49. Sakit hati yang tidak boleh merasakan sakit

63 6 0
                                    

Sekujur tubuhku mendingin, menggigil, geletuk gigi, kaku. Aku eja satu per satu kata, tanpa sadar sebuah busur menikam dari belakang. Aku tersedak, terjatuh, meringkuk sakit. Sensasi terbakar, jantungku terpompa terlalu cepat, akal sehatku pergi, dan aku masih berorasi tanpa henti. Enyahkan segala luka, pura-pura buta, tidak mau melihat, berusaha waras, tapi... nyatanya, untuk berdiri di kedua kakiku saja rasanya seperti sekarat.

Aku tidak akan berdusta, ucapku bukan sebuah kepalsuan saat berujar, 'Ini sungguh sakit.' Kau tak bisa paham, aku bahkan lebih tak paham mengapa harus merasa kesakitan. Aku merendahkan perasaanku sendiri, mendiktenya untuk tidak merasakan sakit hati, sedang sebaliknya, sakitnya telah membuatku kebas berkali-kali. Aku rela membohongi diri sendiri untuk membahagiakan orang lain. Tapi, apa? Mereka yang memberiku punggung dan buta akan segala hal. Mereka yang tidak peduli dengan kepedulianku.

Aku bodoh dan aku tidak mau melakukan hal yang sama untuk kedua kali.

Kepercayaanku ditikam, sayangku dibuang, cinta-cinta yang mengudara tidak lagi ada artinya. Aku akan mengatakan hal-hal yang aku benci, yang tidak bisa aku sampaikan karena begitu menghormati perasaan orang lain.

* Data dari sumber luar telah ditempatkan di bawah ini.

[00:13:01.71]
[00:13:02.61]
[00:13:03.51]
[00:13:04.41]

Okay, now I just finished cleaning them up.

Ah, memang sebaiknya aku menghormati perasaanku sendiri terlebih dahulu, menempatkannya di singgasana paling atas agar tidak mudah dilindas. Salahku, tapi ingat, ini tidak akan terjadi untuk yang kedua kali. Cukup. Teramat cukup untuk membuatku kecewa dan kembali mencintai diriku sendiri.

Tidak semua yang kita pandang baik akan berujung baik pula. Waktu membawa kita pada bilik-bilik ruang yang tertutup, yang pada mulanya terkunci dan tak dapat kita hirup. Kala terbuka dan terbongkar, biar yang melihat dan perasa memilih opsinya: tinggal atau meninggalkan.

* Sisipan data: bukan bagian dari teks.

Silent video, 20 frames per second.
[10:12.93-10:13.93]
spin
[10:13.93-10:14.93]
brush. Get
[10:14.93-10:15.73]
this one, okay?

Aku akan menyingkir pelan-pelan.

Bertahan akan aku asingkan, menjadi asing dari yang terasing, menjadi jauh dari yang paling jauh. Aku tidak ingin akrab dengan kata itu untuk hal-hal yang telah menyakiti dan mencipta luka hati. Aku akan melindungi diriku sendiri, menyusun kepingan rasa yang luluh lantak, membawanya pergi jauh dari definisi patah.

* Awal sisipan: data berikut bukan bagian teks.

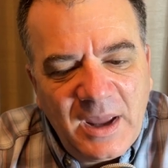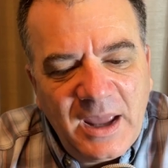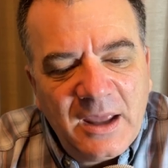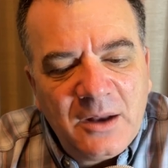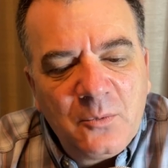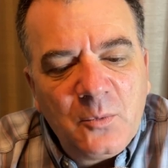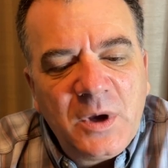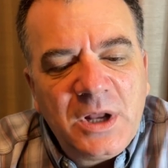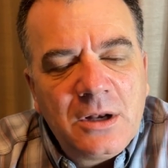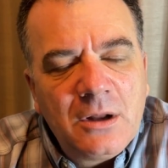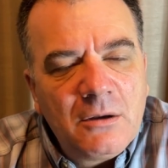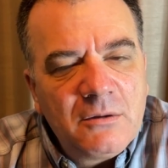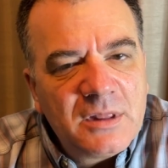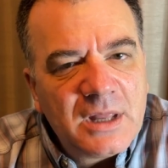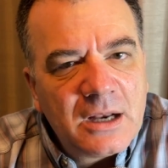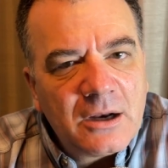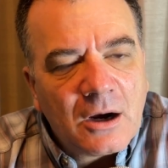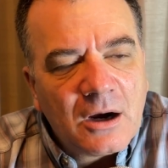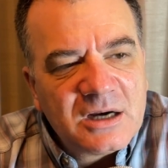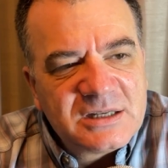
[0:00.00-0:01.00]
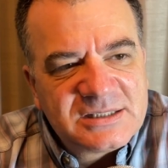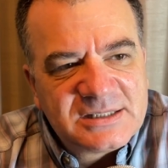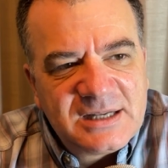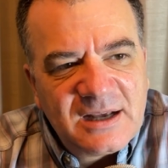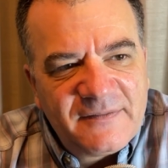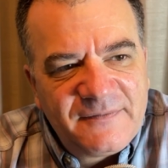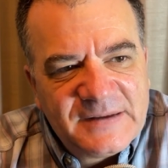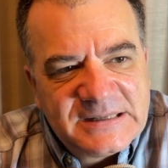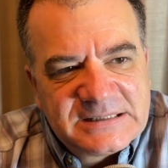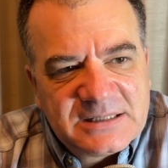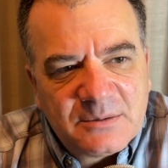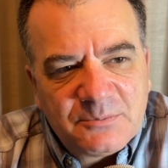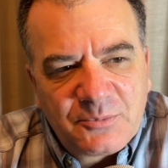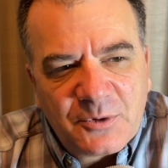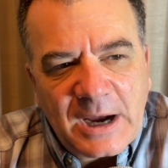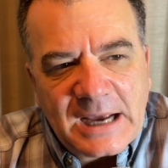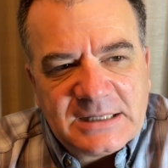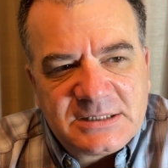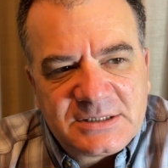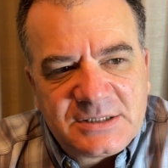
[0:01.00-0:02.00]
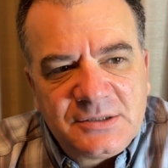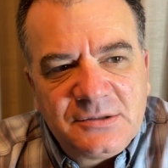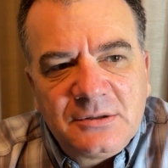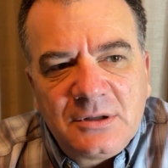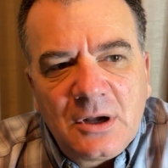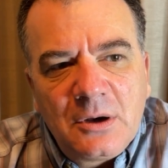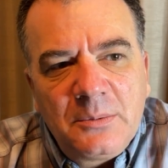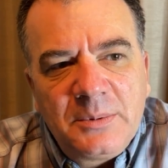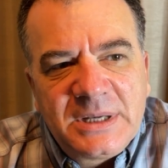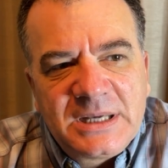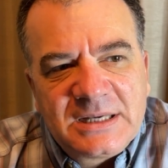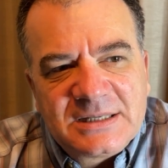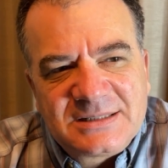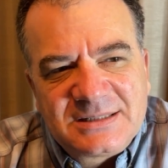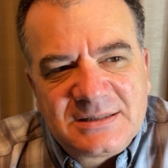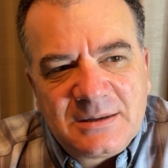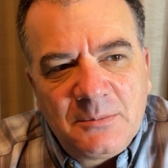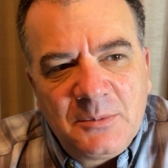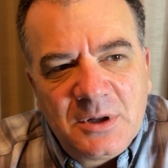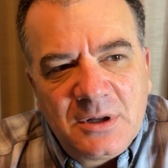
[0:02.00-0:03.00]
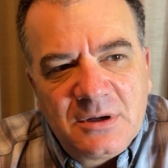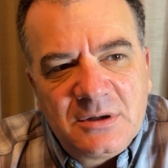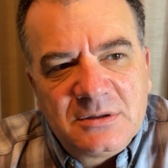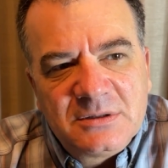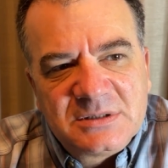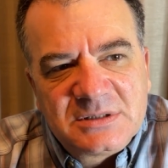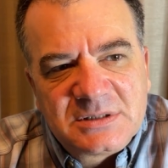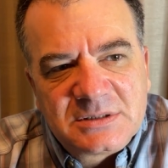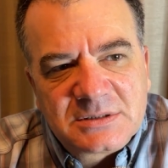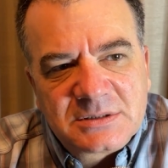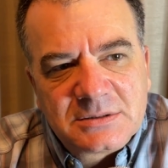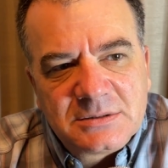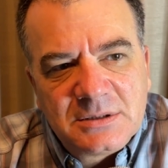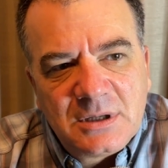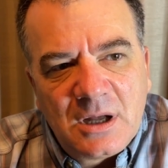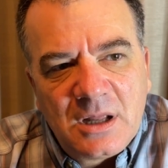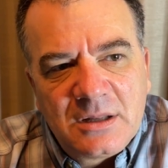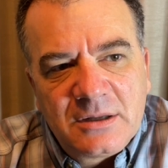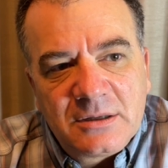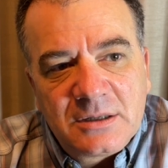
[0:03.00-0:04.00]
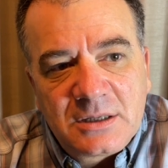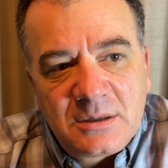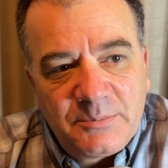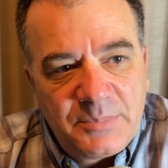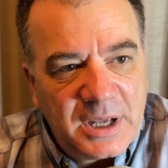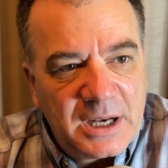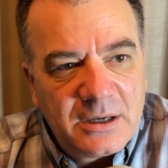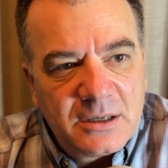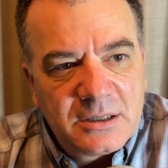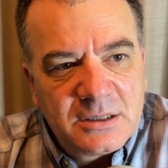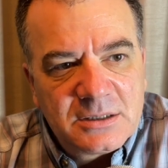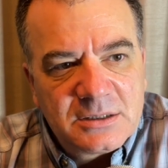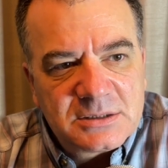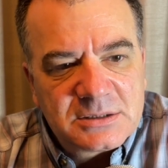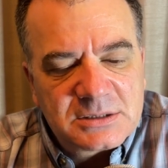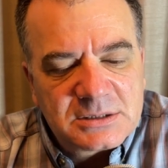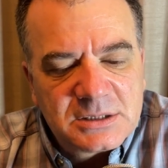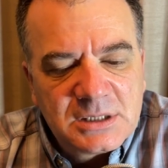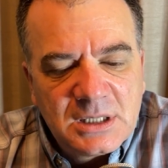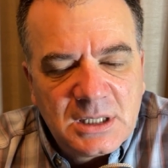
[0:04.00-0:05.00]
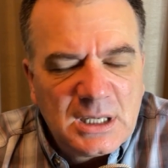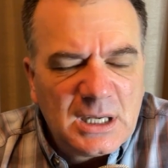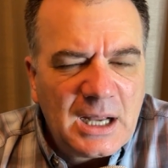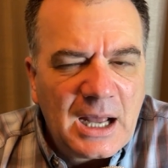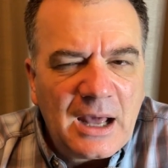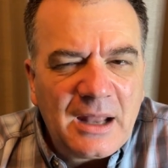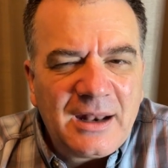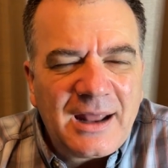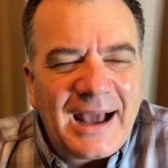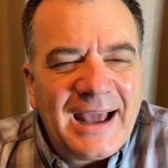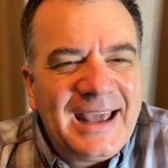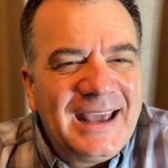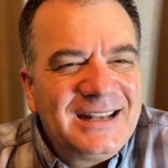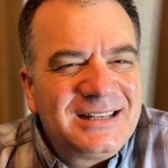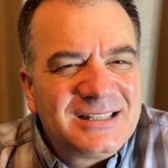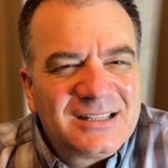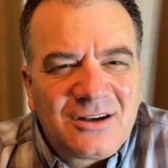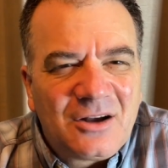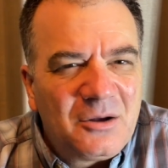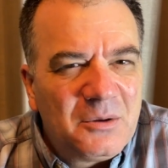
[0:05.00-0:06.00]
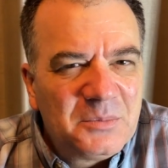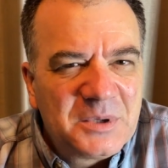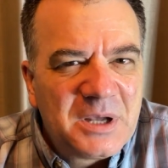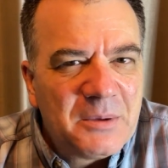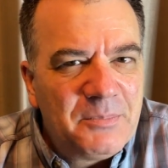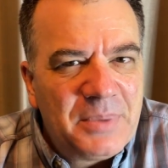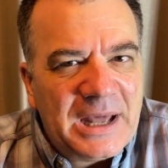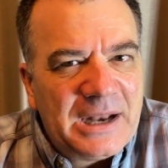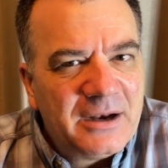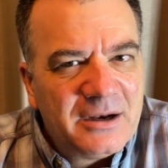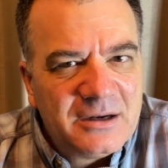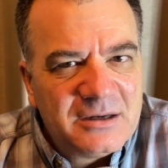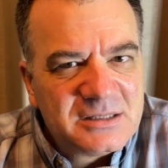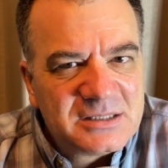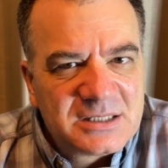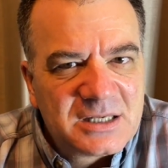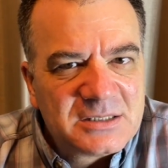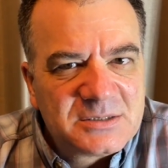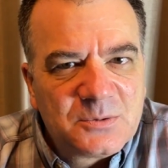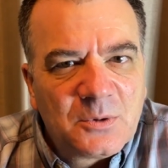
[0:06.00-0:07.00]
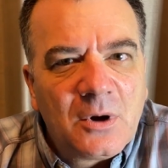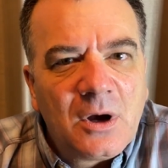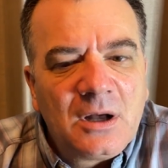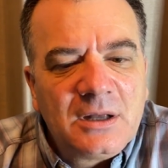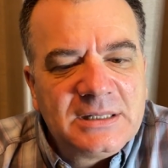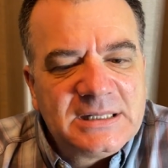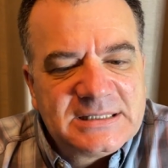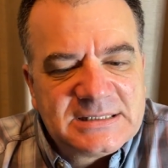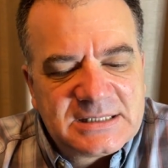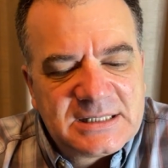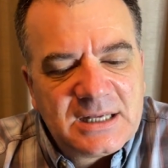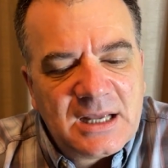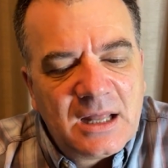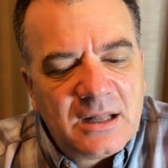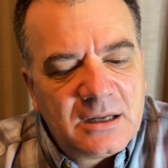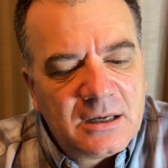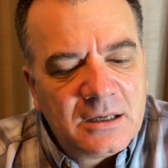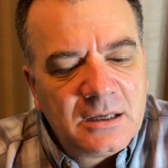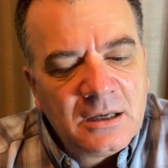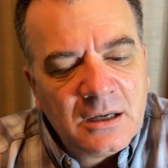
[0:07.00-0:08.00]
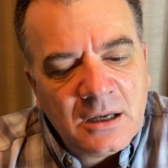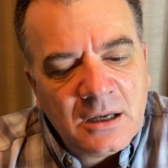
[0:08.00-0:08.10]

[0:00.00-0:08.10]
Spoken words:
and we know that our stuff isn't priced too low because some of those other competitors, I hate to call them competitors because we're all in this together,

Aku kuat dan eksistensiku tetap ada sebab aku mencintai diriku sendiri. Aku mencintai kebahagiaanku. Aku mencintai kesedihanku. Aku mencintai rasa sakitku.

Aku berhak menyuarakan perih hatiku, berhak memuntahkan amarahku, berhak menggelegarkan tawaku, berhak tersenyum sepuasku.

Aku juga berhak meninggalkan apa-apa yang menjadikanku pribadi buruk.

Aku kuat, maka aku akan tinggalkan apa-apa yang menurutku baik, tetapi ternyata, tidak sekali pun aku butuh. Aku akan tinggalkan mereka yang membuatku terpuruk, yang membuatku lupa untuk menghargai perasaanku sendiri.

Aku ...

Ini sakit, tetapi pada akhirnya, aku tahu apa yang harus aku lakukan.

[16/04/20]
Agak sedikit terlambat, tapi hari ini aku mendapatkan peganganku kembali.

Perlina akan kembali ke target awal. Buku ini akan terus menjadi wadahku berceloteh sampai berpuluh-puluh part.